According to Brnovich’s office, the investigation started after The Associated Press revealed how Google deceived internet users about its data collection practices and its use of location data. When smartphone users disabled their location history in their phone’s settings, Google continued to track user behavior through settings like “Web & app activity.” And it’s through these so-called “dark patterns” — or coercive software tactics used to manipulate user behavior — that Google could continue collecting data to sell ads.
Through advertisements alone, Google earned $135 billion of its $161 billion revenue in 2019 — all of which it earns through regularly collecting data with or without expressed user consent or knowledge.
Led by attorneys Joseph A. Kanefield, Brunn Roysden and Michael S. Catlett, Brnovich sued Google, outlining a plethora of ways the company violates Arizona’s Consumer Fraud Act. Google faces similar lawsuits in other states, including Indiana, Texas and in the District of Columbia. Yet, in a previous case, a federal judge partially sided with the tech giant.
But in January 2022, U.S. District Judge Richard Seeborg in the Northern District of California tossed two of five claims in a proposed class action accusing Google of harvesting Android users’ app data in the same manner outlined by Brnovich. The plaintiffs said statements like “You can control what data gets saved to your account” in options menus formed the basis of a contractual promise not to collect app data when users hit the “off” button.

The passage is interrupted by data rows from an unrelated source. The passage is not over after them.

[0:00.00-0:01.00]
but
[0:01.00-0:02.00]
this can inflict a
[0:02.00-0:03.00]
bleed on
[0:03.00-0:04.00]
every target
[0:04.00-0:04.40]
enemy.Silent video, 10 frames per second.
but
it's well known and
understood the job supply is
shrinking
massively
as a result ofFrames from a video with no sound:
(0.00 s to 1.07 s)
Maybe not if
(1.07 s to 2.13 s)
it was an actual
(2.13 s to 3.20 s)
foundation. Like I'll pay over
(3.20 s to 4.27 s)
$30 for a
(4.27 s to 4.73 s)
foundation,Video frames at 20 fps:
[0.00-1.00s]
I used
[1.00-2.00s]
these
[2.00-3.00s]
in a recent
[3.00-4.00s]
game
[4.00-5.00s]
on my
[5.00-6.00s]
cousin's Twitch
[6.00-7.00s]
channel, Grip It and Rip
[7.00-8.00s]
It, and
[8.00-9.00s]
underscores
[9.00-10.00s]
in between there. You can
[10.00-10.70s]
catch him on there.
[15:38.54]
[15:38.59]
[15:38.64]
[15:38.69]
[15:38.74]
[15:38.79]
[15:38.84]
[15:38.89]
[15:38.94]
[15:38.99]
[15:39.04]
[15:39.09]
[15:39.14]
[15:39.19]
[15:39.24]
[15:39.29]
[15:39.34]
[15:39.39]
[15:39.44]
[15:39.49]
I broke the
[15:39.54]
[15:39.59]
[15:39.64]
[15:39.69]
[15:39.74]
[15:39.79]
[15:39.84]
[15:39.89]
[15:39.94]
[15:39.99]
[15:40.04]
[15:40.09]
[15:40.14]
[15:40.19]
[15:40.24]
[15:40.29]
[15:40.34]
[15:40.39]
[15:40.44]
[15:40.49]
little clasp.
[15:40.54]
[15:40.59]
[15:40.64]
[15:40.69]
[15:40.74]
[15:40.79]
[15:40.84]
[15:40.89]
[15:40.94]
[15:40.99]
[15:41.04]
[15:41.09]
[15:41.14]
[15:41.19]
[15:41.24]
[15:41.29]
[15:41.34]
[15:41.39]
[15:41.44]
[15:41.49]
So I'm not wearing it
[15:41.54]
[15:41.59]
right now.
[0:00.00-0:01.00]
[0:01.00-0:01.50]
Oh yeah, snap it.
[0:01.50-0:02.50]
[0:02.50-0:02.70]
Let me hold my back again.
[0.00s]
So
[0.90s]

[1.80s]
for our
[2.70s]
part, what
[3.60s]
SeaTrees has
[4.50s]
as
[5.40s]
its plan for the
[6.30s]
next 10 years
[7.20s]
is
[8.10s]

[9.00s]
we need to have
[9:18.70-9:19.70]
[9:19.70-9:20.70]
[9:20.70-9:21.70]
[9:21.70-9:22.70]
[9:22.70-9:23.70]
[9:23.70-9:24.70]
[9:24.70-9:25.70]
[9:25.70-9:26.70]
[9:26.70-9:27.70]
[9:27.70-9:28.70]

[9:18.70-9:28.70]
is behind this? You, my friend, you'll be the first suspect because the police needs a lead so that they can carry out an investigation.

But Google argued its “Activity controls” merely explained “what can be saved to a user’s account” and did not make any binding promises. Seeborg agreed, concluding that contractual promises only appeared in Google’s terms of service, not its user account preferences.
Google did not, however, seek to dismiss three other claims, of invasion of privacy, intrusion upon seclusion and violation of the California Comprehensive Computer Data Access and Fraud Act — which may be why the company settled with Brnovich for a historic $85 million.
Around the same time as Seeborg's ruling in California, Maricopa County Superior Judge Timothy Thomson partly denied Google’s motion for summary judgment, ruling a jury should decide whether the company failed to properly disclose that it continues tracking users after they disable location sharing.
Per the settlement, $7.75 million goes to Arizona's lawyers. The remaining $77 million and change goes to the state, of which Brnovich will spend $5 million on attorney general education programs for consumer protection issues. The Arizona Legislature will use the rest to fund “education, broadband and internet privacy efforts and purposes."
Under the settlement, Google and Arizona agree the deal does not amount to admissions of wrongdoing or violations of the law on Google's part.
“This case is based on outdated product policies that we changed years ago," said Google spokesperson José Castañeda. "We provide straightforward controls and auto delete options for location data, and are always working to minimize the data we collect. We are pleased to have this matter resolved and will continue to focus our attention on providing useful products for our users.”
Google previously addressed its location data collection practices in blog posts. The company said the lawsuits “mischaracterize and inaccurately describe the settings and controls we provide users over location data.” Google also said its geographic data is “integral” to how smartphones work and that it allows Google to help users navigate around traffic jams, find misplaced phones and locate nearby businesses like pizza shops.
The tech giant said it auto-deletes users’ location data after two years, allows users to erase their location data or stop saving it at any time and offers a Google Maps “incognito mode." The company also promised that it never sells users’ location data to advertisers or anyone else.